Vitamina C

La Vitamina C è una vitamina idrosolubile con importanti proprietà antiossidanti. Molte piante e molti animali sono in grado di produrre questa vitamina tramite l’enzima L-gulono-g-lattone ossidasi, l’uomo invece non è in grado per via della mancanza di quest’ultimo, dunque è essenziale la sua assunzione. Tra tutti i Mammiferi, l’uomo è l’unico con questa peculiarità.

Caratteristiche

Questa vitamina è presente sotto forma di due enantiomeri, infatti strutturalmente possiamo distinguere l’acido ascorbico e l’acido deidroascorbico.

vitamina c: caratteristiche strutturali

E’ un composto molto idrosolubile e debolmente acido.
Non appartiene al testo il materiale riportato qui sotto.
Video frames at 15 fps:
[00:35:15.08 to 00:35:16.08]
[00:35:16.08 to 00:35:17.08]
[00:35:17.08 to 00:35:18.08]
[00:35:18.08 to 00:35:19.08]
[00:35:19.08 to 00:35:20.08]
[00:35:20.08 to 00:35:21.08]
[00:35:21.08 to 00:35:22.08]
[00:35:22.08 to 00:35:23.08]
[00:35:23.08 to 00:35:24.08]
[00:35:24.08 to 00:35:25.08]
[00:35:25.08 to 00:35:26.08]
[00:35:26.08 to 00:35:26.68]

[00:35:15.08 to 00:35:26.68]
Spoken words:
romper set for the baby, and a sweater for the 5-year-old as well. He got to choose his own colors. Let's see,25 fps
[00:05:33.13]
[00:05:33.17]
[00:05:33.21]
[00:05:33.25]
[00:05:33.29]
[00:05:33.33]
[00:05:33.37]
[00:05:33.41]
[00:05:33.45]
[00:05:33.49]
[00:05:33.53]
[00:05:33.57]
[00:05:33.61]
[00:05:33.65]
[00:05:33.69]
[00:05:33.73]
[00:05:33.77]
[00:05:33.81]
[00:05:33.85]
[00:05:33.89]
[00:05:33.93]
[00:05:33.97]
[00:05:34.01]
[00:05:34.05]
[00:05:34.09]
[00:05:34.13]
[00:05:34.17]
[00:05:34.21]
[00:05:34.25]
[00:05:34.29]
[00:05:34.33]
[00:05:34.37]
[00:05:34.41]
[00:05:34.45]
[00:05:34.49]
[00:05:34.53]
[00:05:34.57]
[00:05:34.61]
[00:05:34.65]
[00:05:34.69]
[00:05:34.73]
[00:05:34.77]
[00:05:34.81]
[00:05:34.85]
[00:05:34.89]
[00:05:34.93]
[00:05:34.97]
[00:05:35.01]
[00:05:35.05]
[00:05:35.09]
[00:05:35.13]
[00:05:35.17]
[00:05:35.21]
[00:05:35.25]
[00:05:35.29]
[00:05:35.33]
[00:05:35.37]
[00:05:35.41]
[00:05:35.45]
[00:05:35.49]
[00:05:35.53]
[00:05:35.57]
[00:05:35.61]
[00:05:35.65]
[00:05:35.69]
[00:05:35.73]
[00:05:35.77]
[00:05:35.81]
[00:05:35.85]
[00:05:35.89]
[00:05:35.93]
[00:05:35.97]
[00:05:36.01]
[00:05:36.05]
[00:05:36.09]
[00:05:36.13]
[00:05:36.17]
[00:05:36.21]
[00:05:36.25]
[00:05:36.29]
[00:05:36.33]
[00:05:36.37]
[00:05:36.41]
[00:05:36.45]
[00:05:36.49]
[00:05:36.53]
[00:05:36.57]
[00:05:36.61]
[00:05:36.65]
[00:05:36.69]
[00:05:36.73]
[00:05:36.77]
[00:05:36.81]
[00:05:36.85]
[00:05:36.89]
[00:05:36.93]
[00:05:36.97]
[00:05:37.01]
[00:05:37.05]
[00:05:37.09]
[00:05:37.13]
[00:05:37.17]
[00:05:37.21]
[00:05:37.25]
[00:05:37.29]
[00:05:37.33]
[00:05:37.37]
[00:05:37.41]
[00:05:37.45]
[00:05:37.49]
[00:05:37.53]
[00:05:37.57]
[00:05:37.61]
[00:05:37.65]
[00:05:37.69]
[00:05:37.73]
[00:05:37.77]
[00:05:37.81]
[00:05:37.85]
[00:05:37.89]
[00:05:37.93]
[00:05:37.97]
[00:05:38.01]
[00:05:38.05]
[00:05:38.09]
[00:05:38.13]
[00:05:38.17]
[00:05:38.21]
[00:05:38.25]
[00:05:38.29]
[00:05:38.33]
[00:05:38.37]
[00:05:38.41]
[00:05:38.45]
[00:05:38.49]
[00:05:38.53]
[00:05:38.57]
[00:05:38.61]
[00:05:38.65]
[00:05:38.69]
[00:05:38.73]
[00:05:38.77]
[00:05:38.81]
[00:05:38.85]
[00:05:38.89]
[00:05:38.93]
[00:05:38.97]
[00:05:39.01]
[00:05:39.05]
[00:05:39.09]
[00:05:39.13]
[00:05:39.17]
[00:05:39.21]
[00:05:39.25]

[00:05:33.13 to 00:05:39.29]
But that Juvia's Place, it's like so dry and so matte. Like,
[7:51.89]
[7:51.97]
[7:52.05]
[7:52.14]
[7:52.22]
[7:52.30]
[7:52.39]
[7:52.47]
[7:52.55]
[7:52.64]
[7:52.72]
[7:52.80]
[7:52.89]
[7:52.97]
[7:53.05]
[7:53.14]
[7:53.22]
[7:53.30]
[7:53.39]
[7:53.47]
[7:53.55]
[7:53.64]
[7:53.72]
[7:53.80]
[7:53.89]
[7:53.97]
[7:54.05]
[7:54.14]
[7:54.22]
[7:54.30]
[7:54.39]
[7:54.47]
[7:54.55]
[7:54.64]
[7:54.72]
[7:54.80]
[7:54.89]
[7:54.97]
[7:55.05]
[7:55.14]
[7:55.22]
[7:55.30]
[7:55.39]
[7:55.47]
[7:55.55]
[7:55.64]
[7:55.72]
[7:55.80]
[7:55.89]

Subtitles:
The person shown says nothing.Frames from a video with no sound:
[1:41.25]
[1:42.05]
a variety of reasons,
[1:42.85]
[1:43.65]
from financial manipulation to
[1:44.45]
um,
Caratteristiche importanti inoltre sono l’essere particolarmente termolabile, fotolabile e ossidabile. Queste proprietà rendono questa vitamina estremamente utile per la verifica della qualità dei prodotti alimentari.

Funzioni della Vitamina C

La vitamina C è un eccezionale antiossidante, dunque è in grado di prevenire l’ossidazione di altre sostanze. L’acido ascorbico è un fondamentale coenzima di ossigenasi per la sintesi di:

  • Collagene
  • Catecolammine
  • Carnitina
  • Ossido nitrico
  • Sali biliari

Inoltre è in grado di aumentare la biodisponibilità del ferro mantenendolo nella forma ridotta Fe(2+).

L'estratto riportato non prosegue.